=== Section Start ===

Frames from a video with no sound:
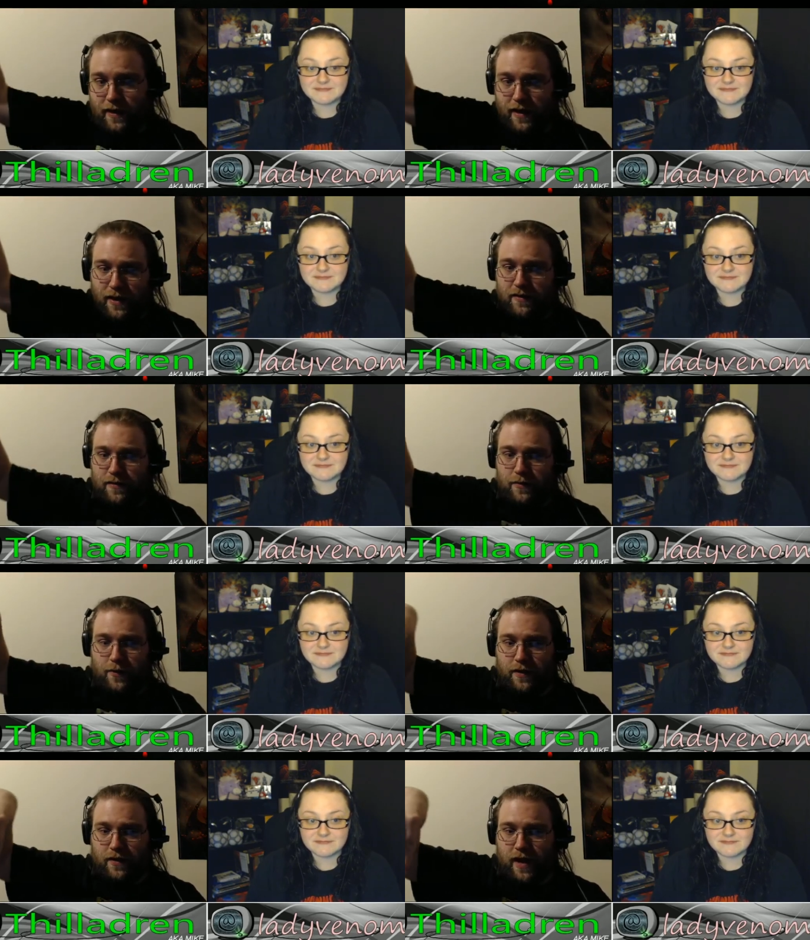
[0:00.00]
Speaker 1: on
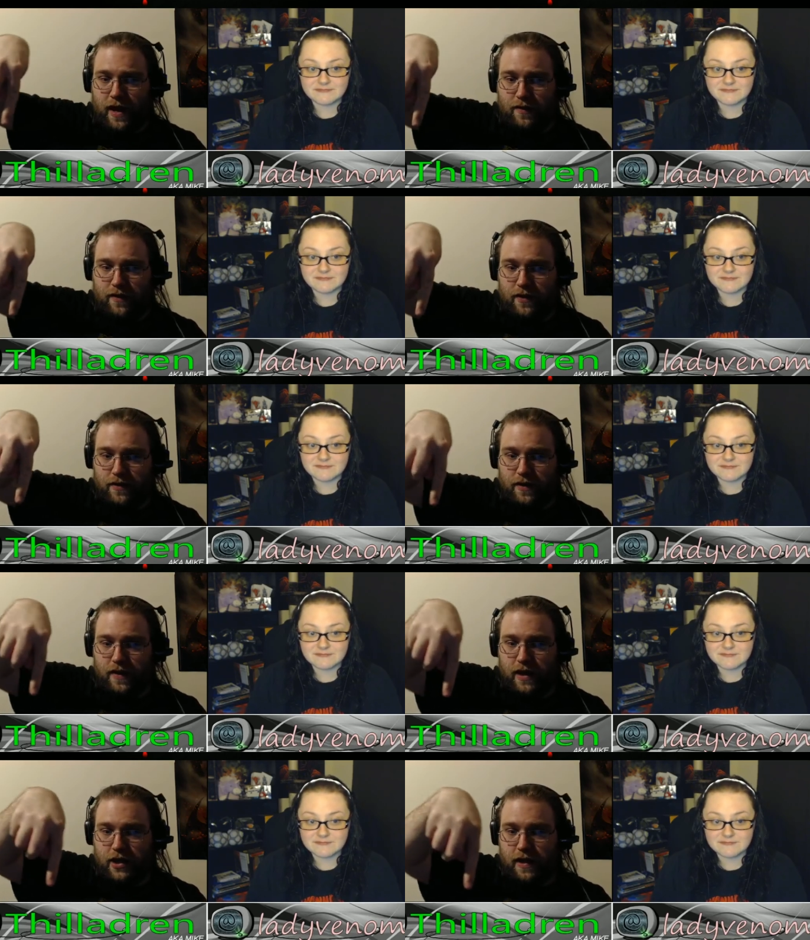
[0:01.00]
Twitter at Thilladren.
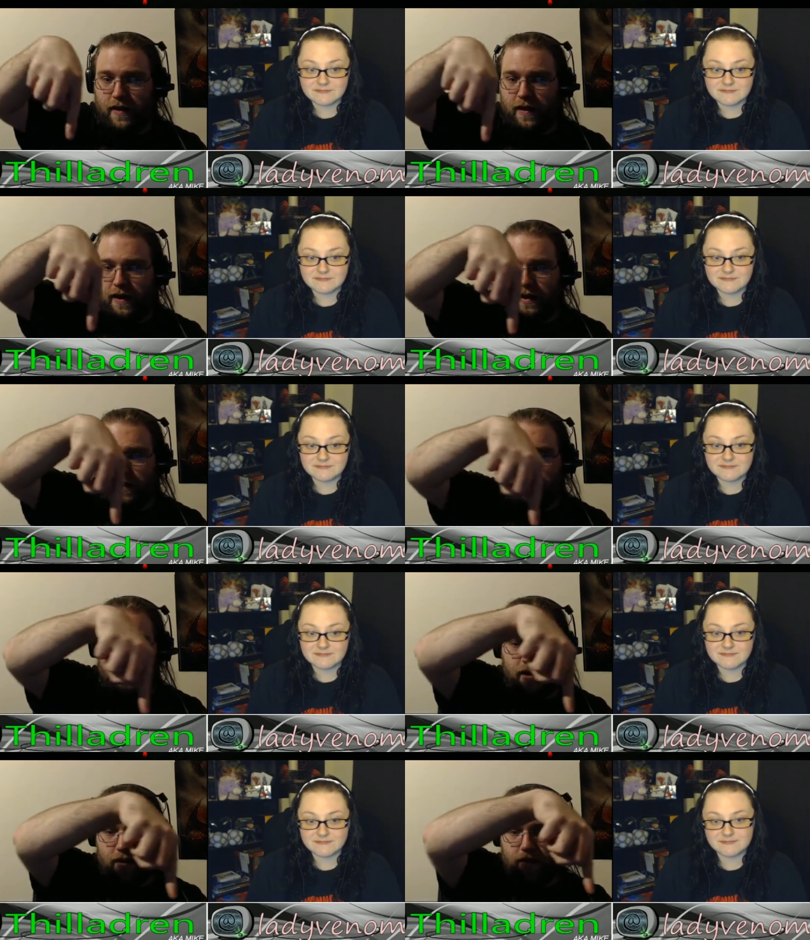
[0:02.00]

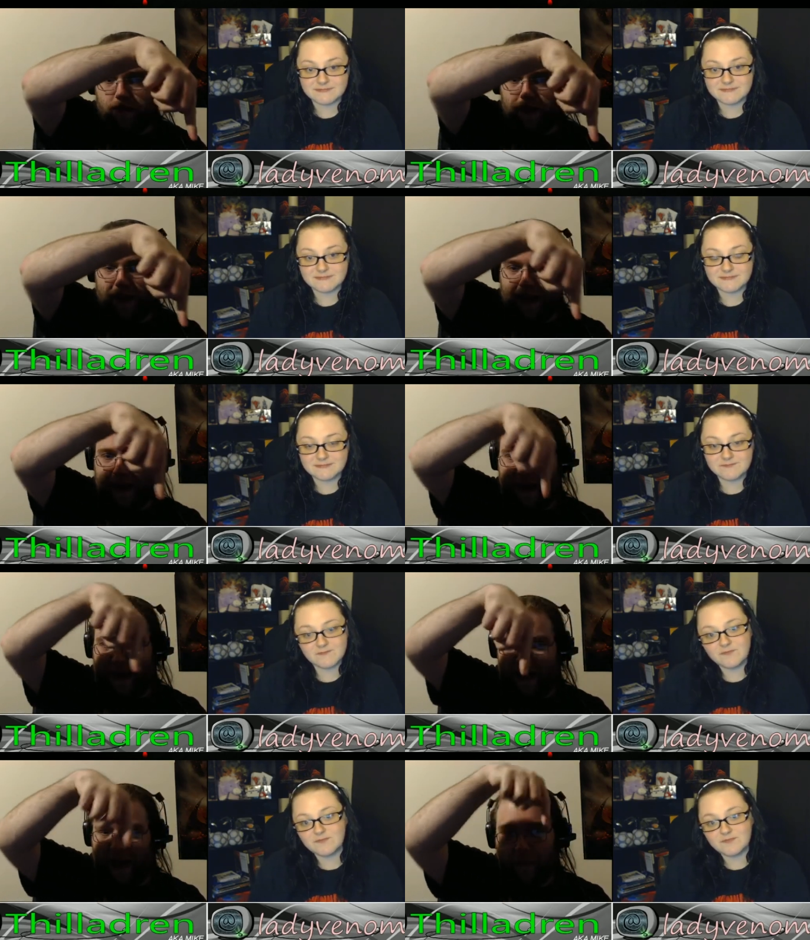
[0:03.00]
T-H-I-L-L-A-D-R-E-N.
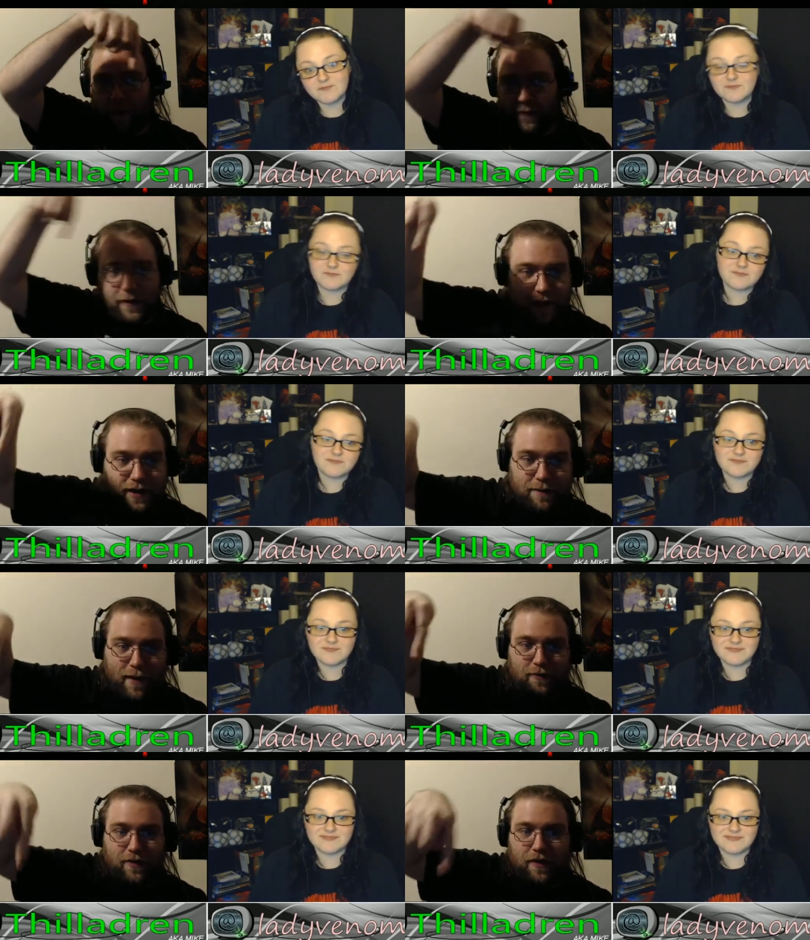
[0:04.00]
Uh, I, we really need the
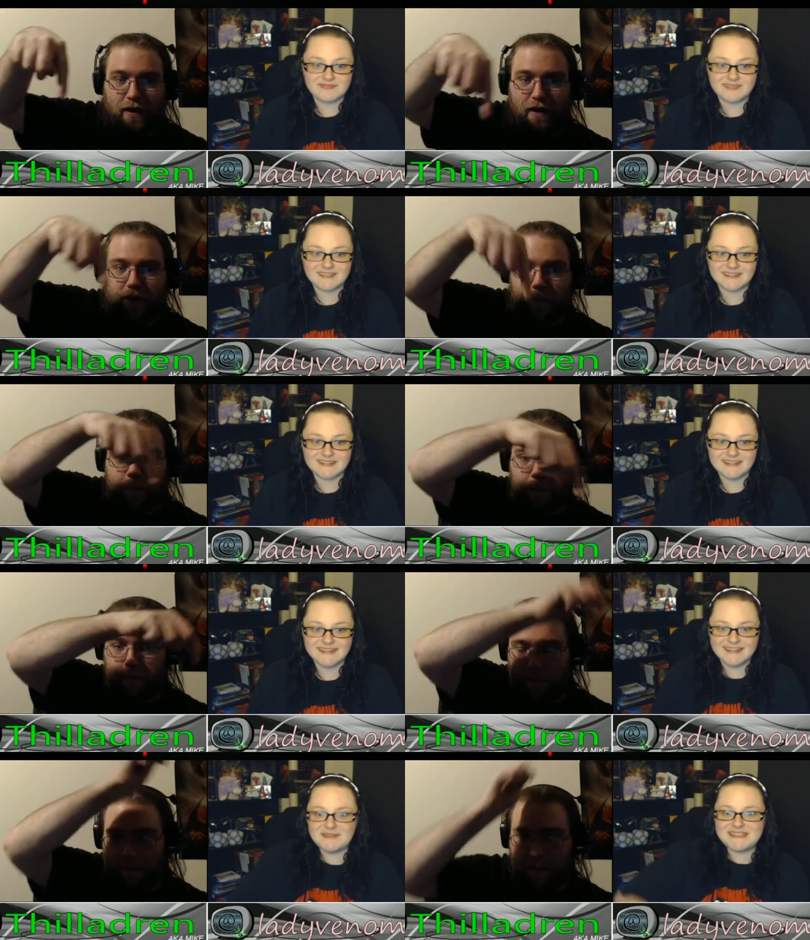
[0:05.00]
bouncy thingy.
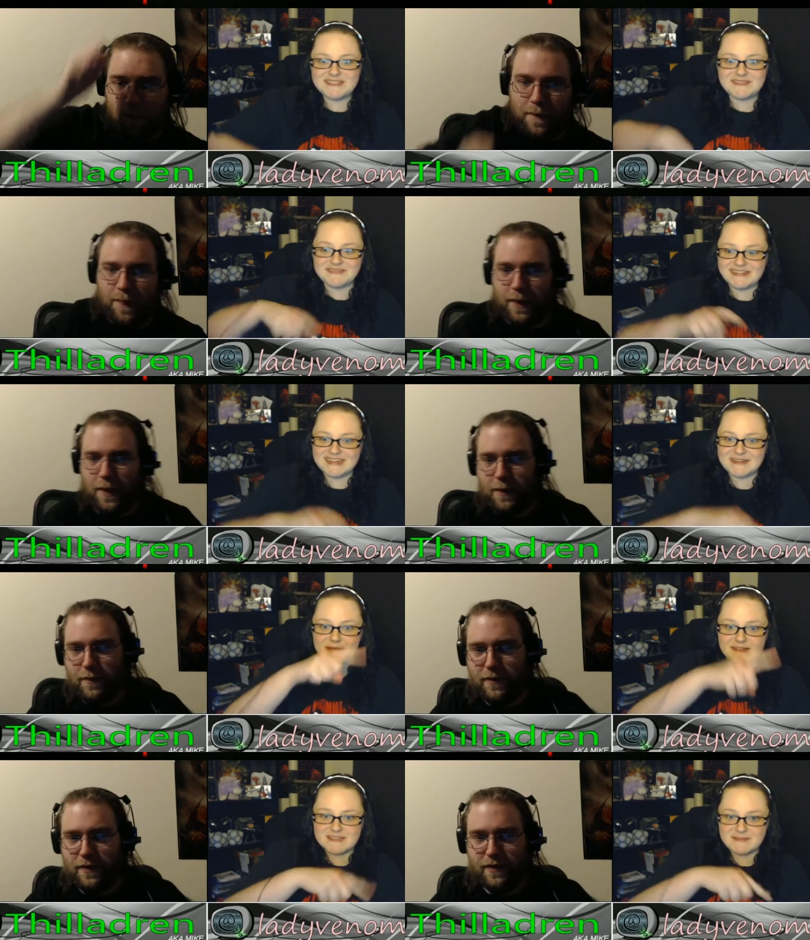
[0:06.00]
Speaker 2: We do. We need a
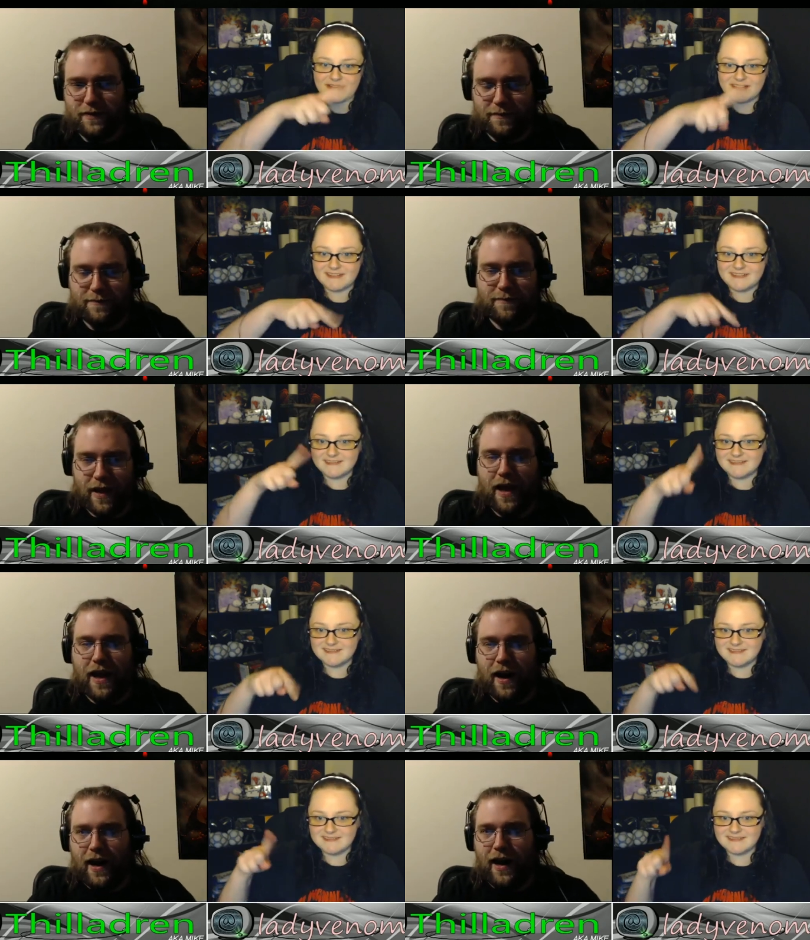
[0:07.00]
bouncy ball.
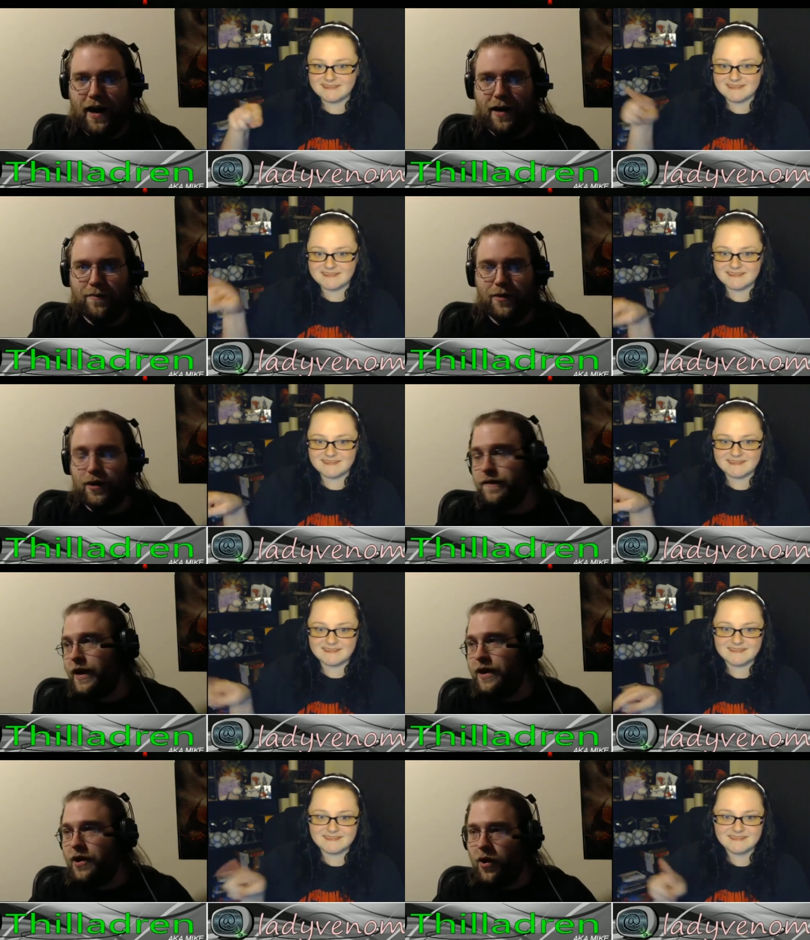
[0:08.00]
Speaker 1: Um, you can
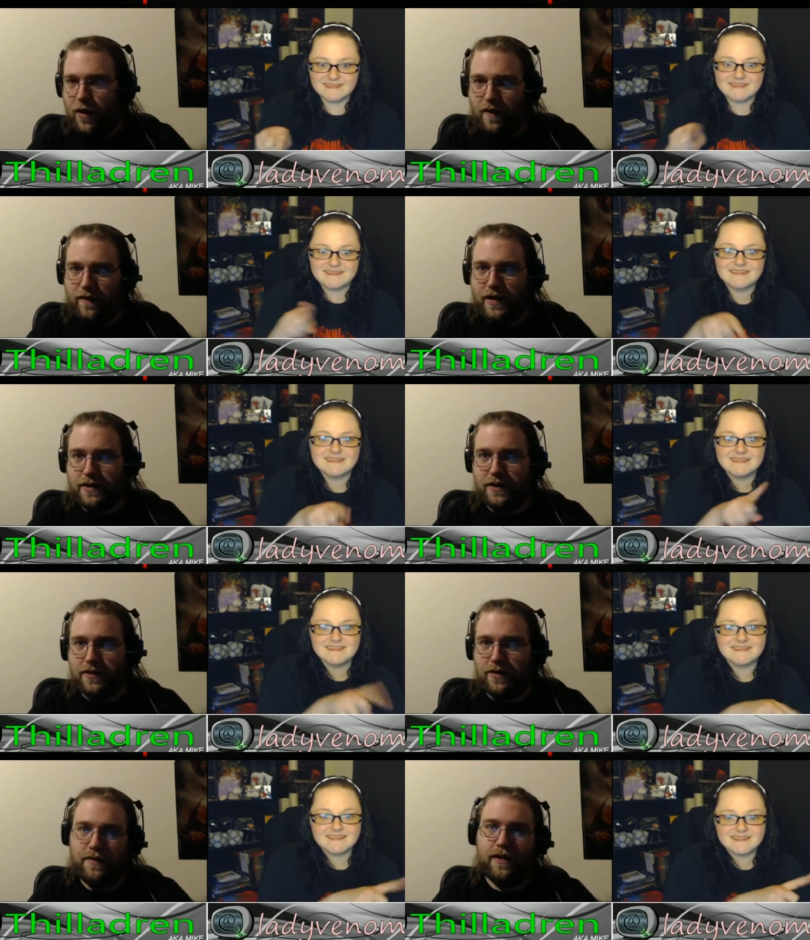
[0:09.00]
find all of us and
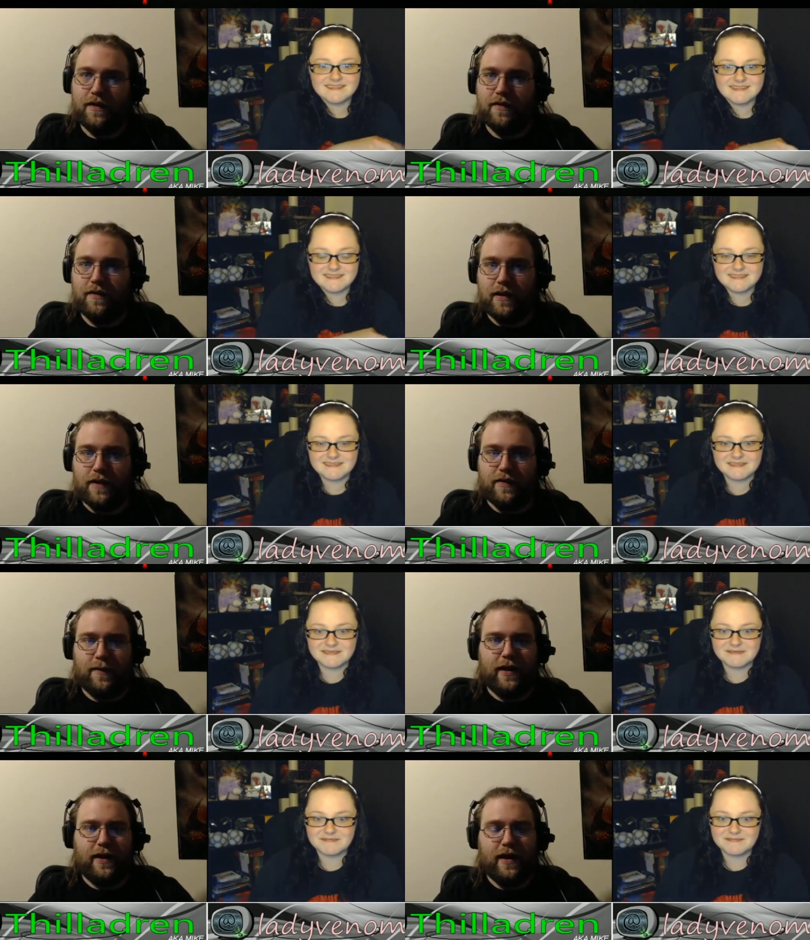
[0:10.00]
all of these lovely
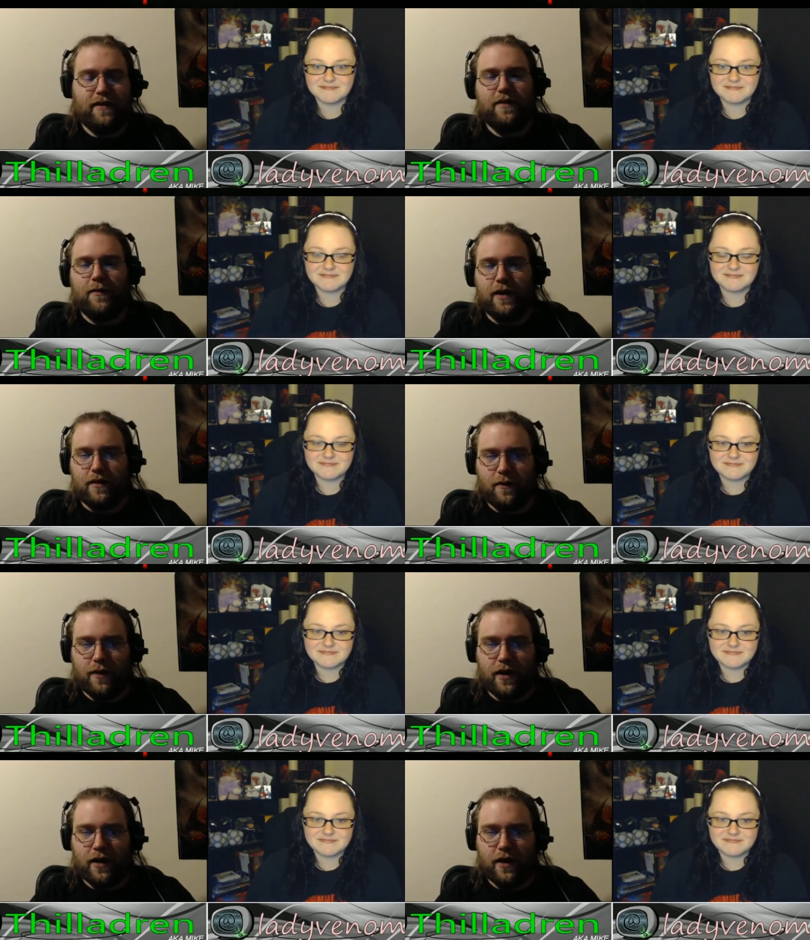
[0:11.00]
podcasts that we do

=== Section End ===

YOUR TASK >> What you hand back should match the listing exactly, except that no pictures appear.

ANSWER BELOW >>
Frames from a video with no sound:
[0:00.00]
Speaker 1: on
[0:01.00]
Twitter at Thilladren.
[0:02.00]

[0:03.00]
T-H-I-L-L-A-D-R-E-N.
[0:04.00]
Uh, I, we really need the
[0:05.00]
bouncy thingy.
[0:06.00]
Speaker 2: We do. We need a
[0:07.00]
bouncy ball.
[0:08.00]
Speaker 1: Um, you can
[0:09.00]
find all of us and
[0:10.00]
all of these lovely
[0:11.00]
podcasts that we do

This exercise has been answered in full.